- **Prompt**:
The answer must consist solely of the lines from the line with "[6:14.00-6:15.00]" to the final line of the data below, reproduced exactly, pictures omitted.

- **Material provided**:

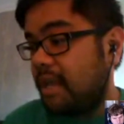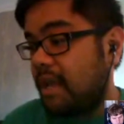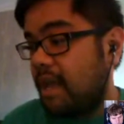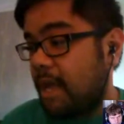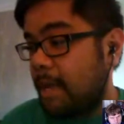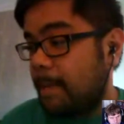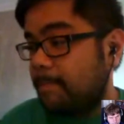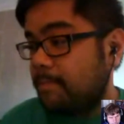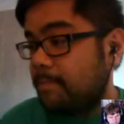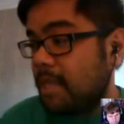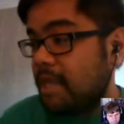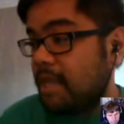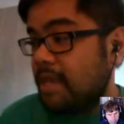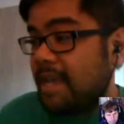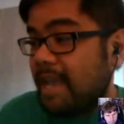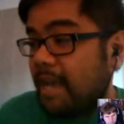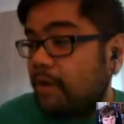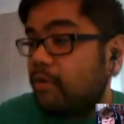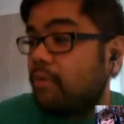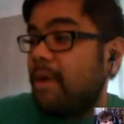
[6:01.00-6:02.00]

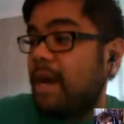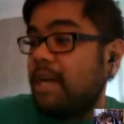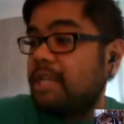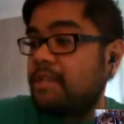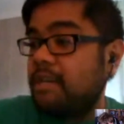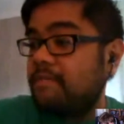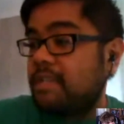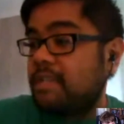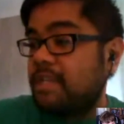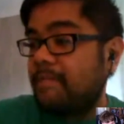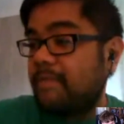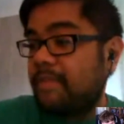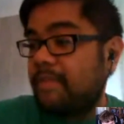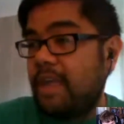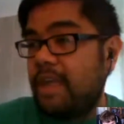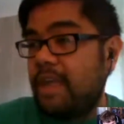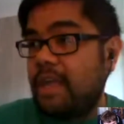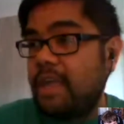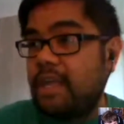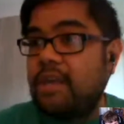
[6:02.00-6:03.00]
it reminds you of
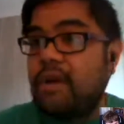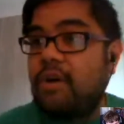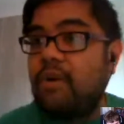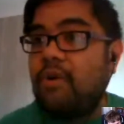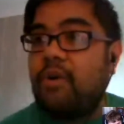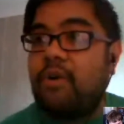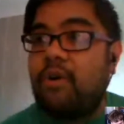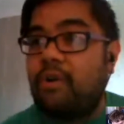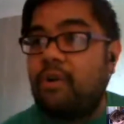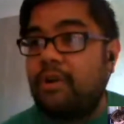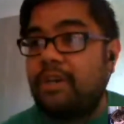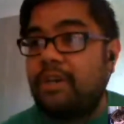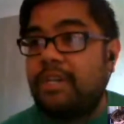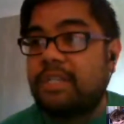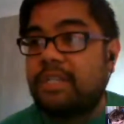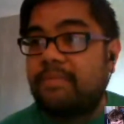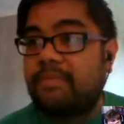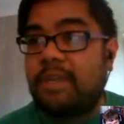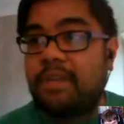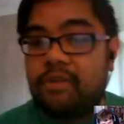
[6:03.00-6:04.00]
something or it's
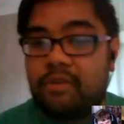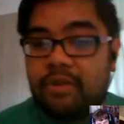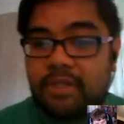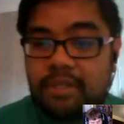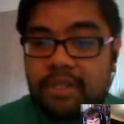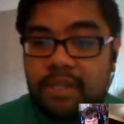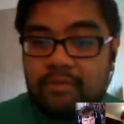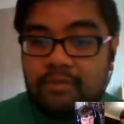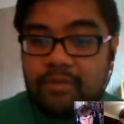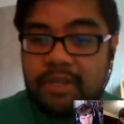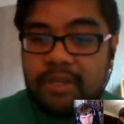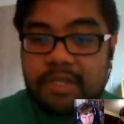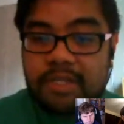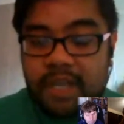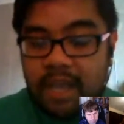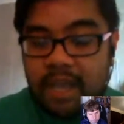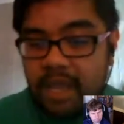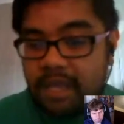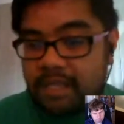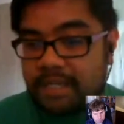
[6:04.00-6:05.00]
just something you don't want to deal with, you can
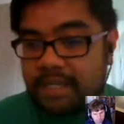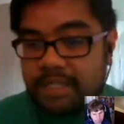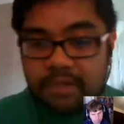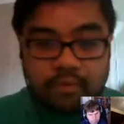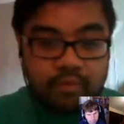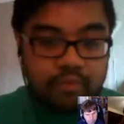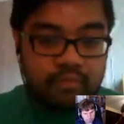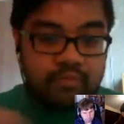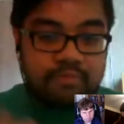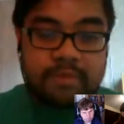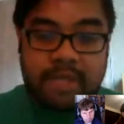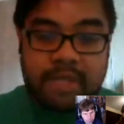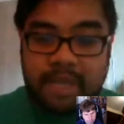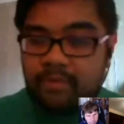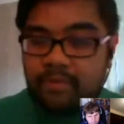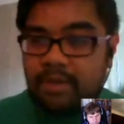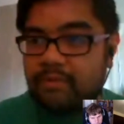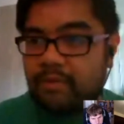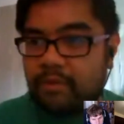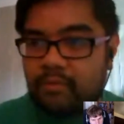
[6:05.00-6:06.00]
say can
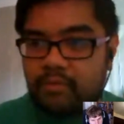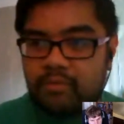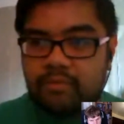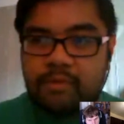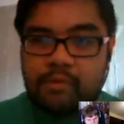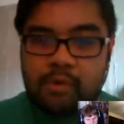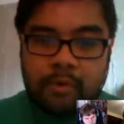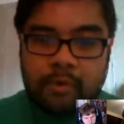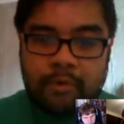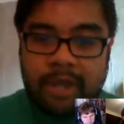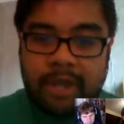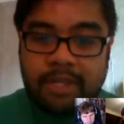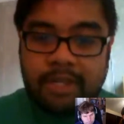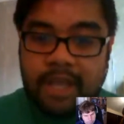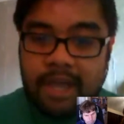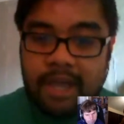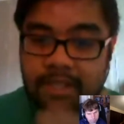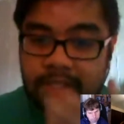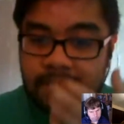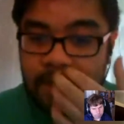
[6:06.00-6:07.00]
we rewind
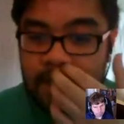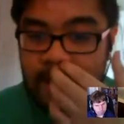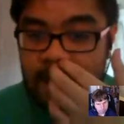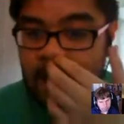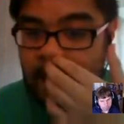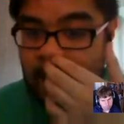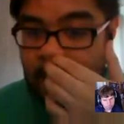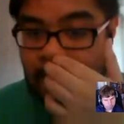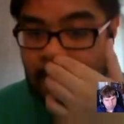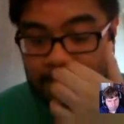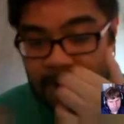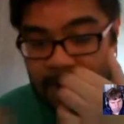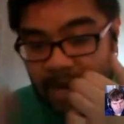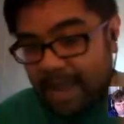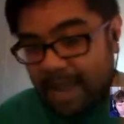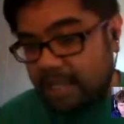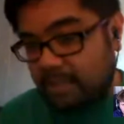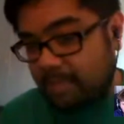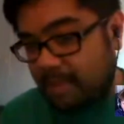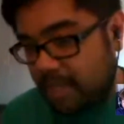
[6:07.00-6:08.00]
that? And I might
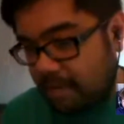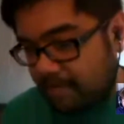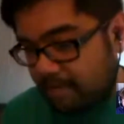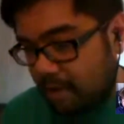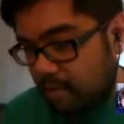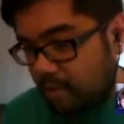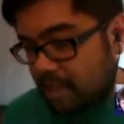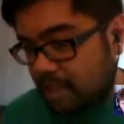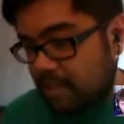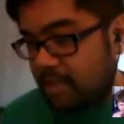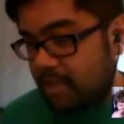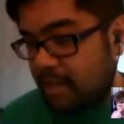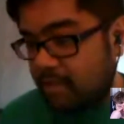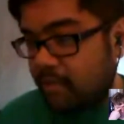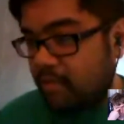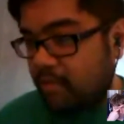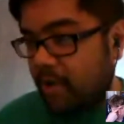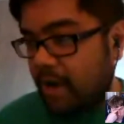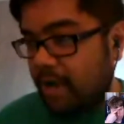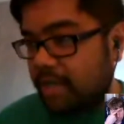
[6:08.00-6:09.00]
ask specifically what's being
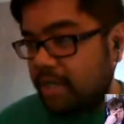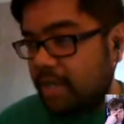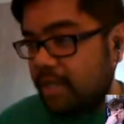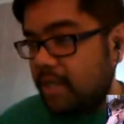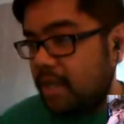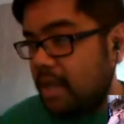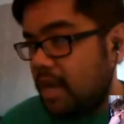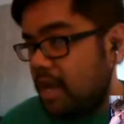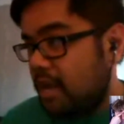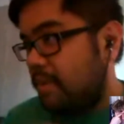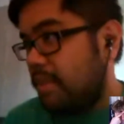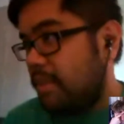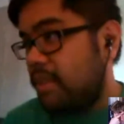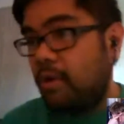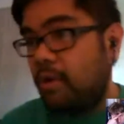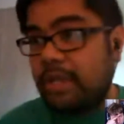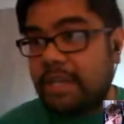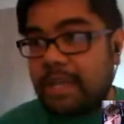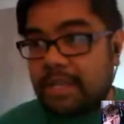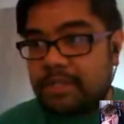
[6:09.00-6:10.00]
rewinded, but no
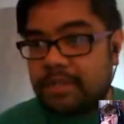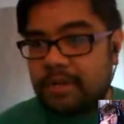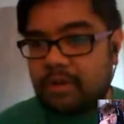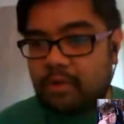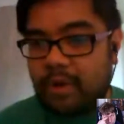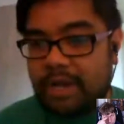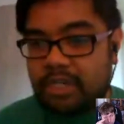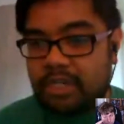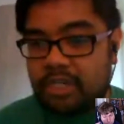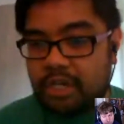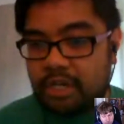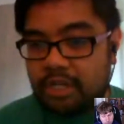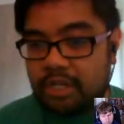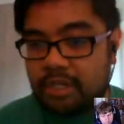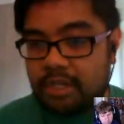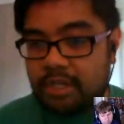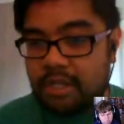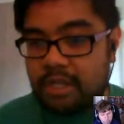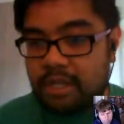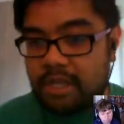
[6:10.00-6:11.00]
one gets to
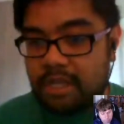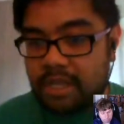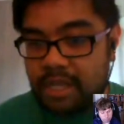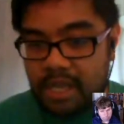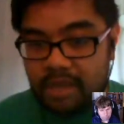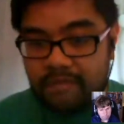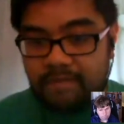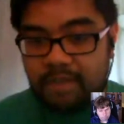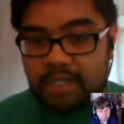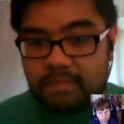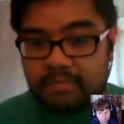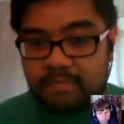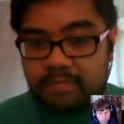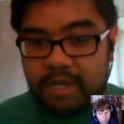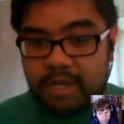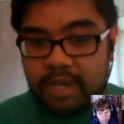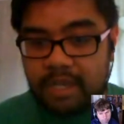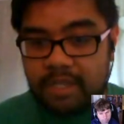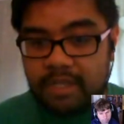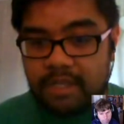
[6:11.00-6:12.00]
question if it's
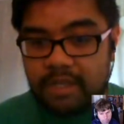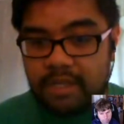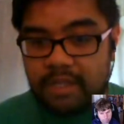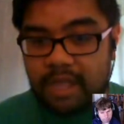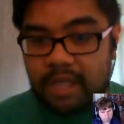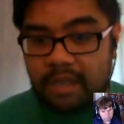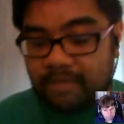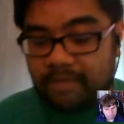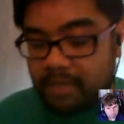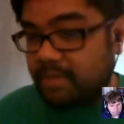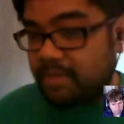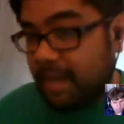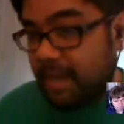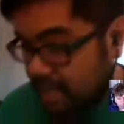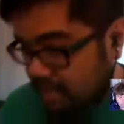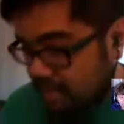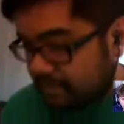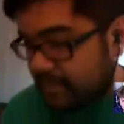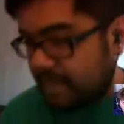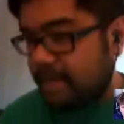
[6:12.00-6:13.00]
played. Like it's
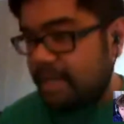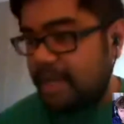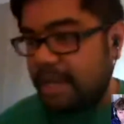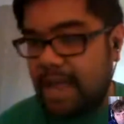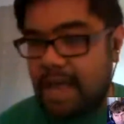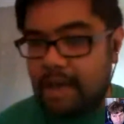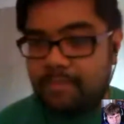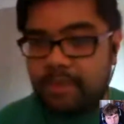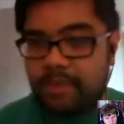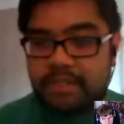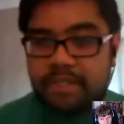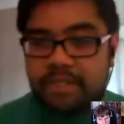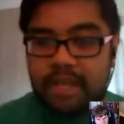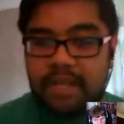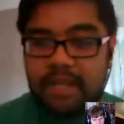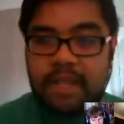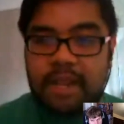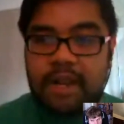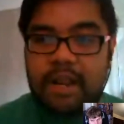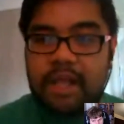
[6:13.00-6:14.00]
played, that happens.
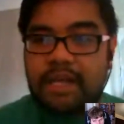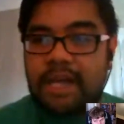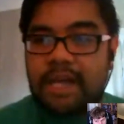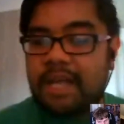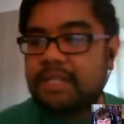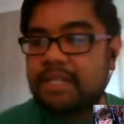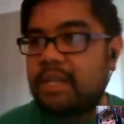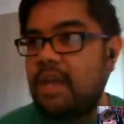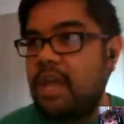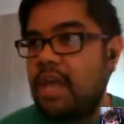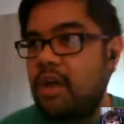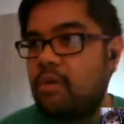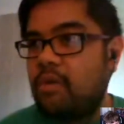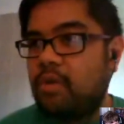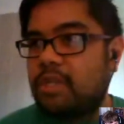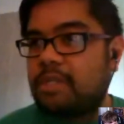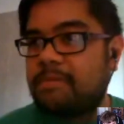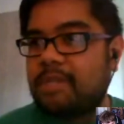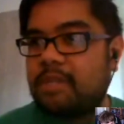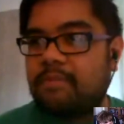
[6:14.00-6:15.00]
And then I'll ask
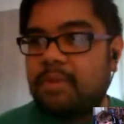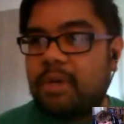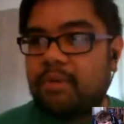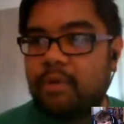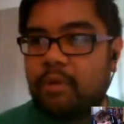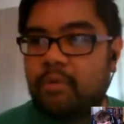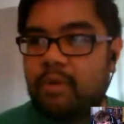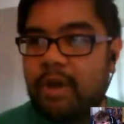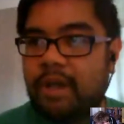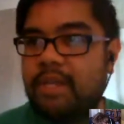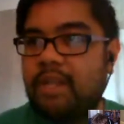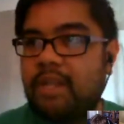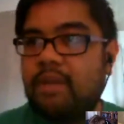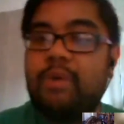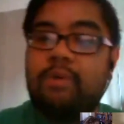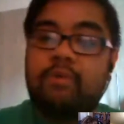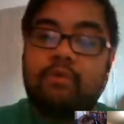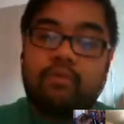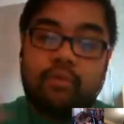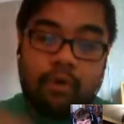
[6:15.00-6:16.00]
what's specifically being rewinded.
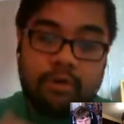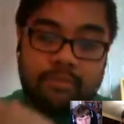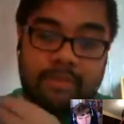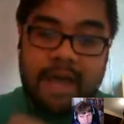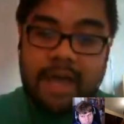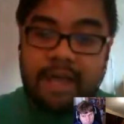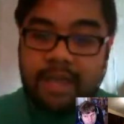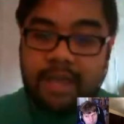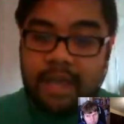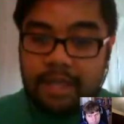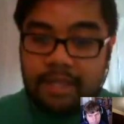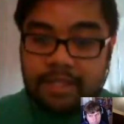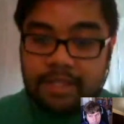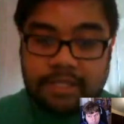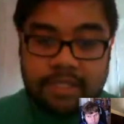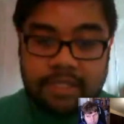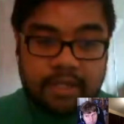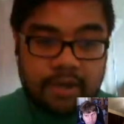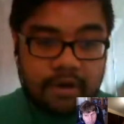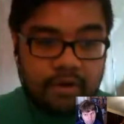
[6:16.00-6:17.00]
We will roll back and
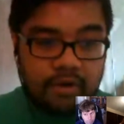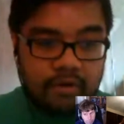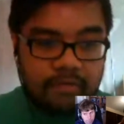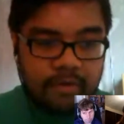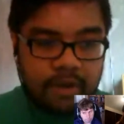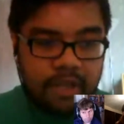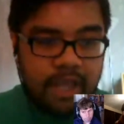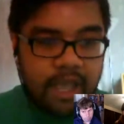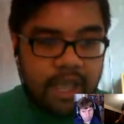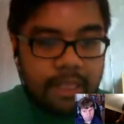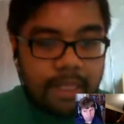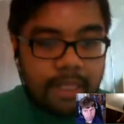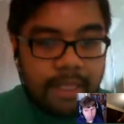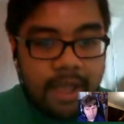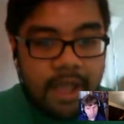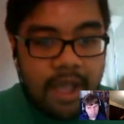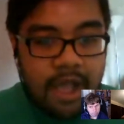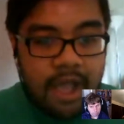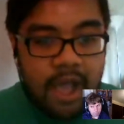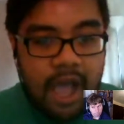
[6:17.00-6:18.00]
start over again.
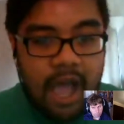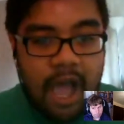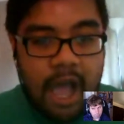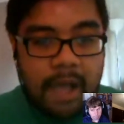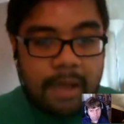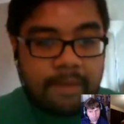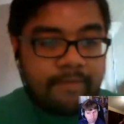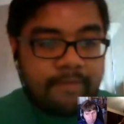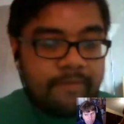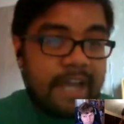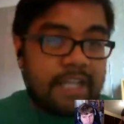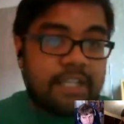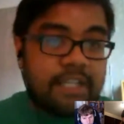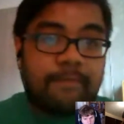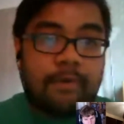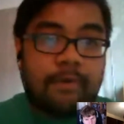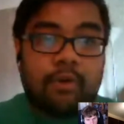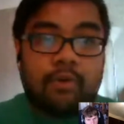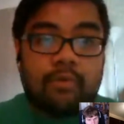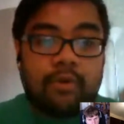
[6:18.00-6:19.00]
Fast
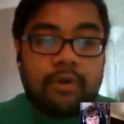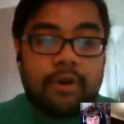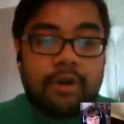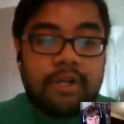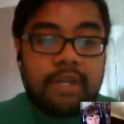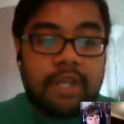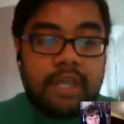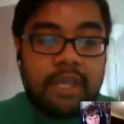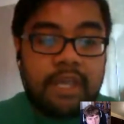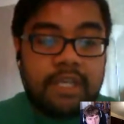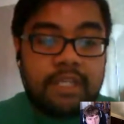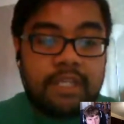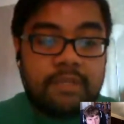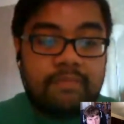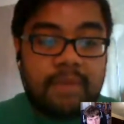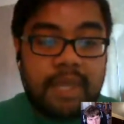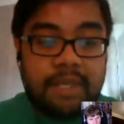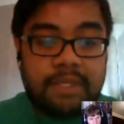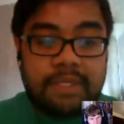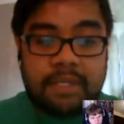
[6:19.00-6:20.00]
forward is
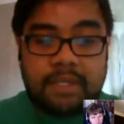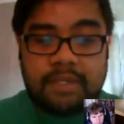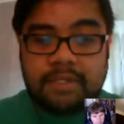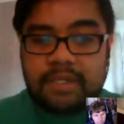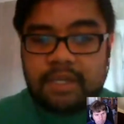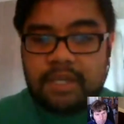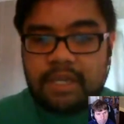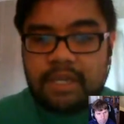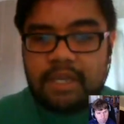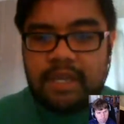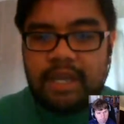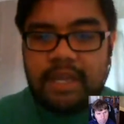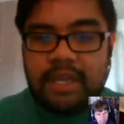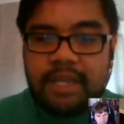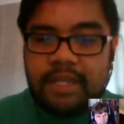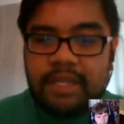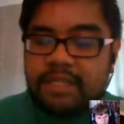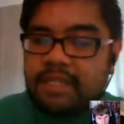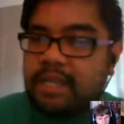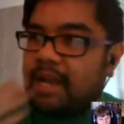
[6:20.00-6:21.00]
basically, it
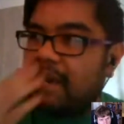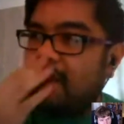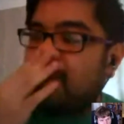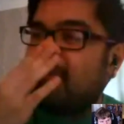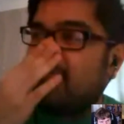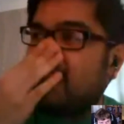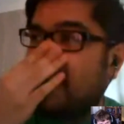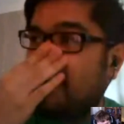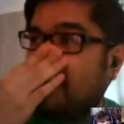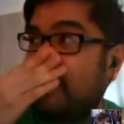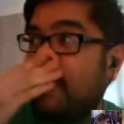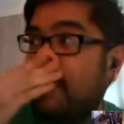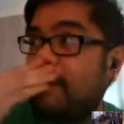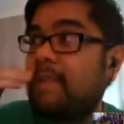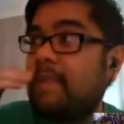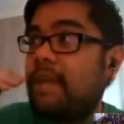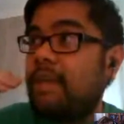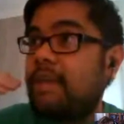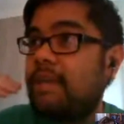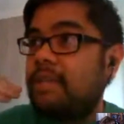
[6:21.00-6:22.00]
is kind of the same veil of
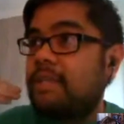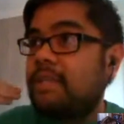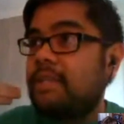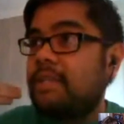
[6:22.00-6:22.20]
like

- **Answer to this exercise**:
[6:14.00-6:15.00]
And then I'll ask
[6:15.00-6:16.00]
what's specifically being rewinded.
[6:16.00-6:17.00]
We will roll back and
[6:17.00-6:18.00]
start over again.
[6:18.00-6:19.00]
Fast
[6:19.00-6:20.00]
forward is
[6:20.00-6:21.00]
basically, it
[6:21.00-6:22.00]
is kind of the same veil of
[6:22.00-6:22.20]
like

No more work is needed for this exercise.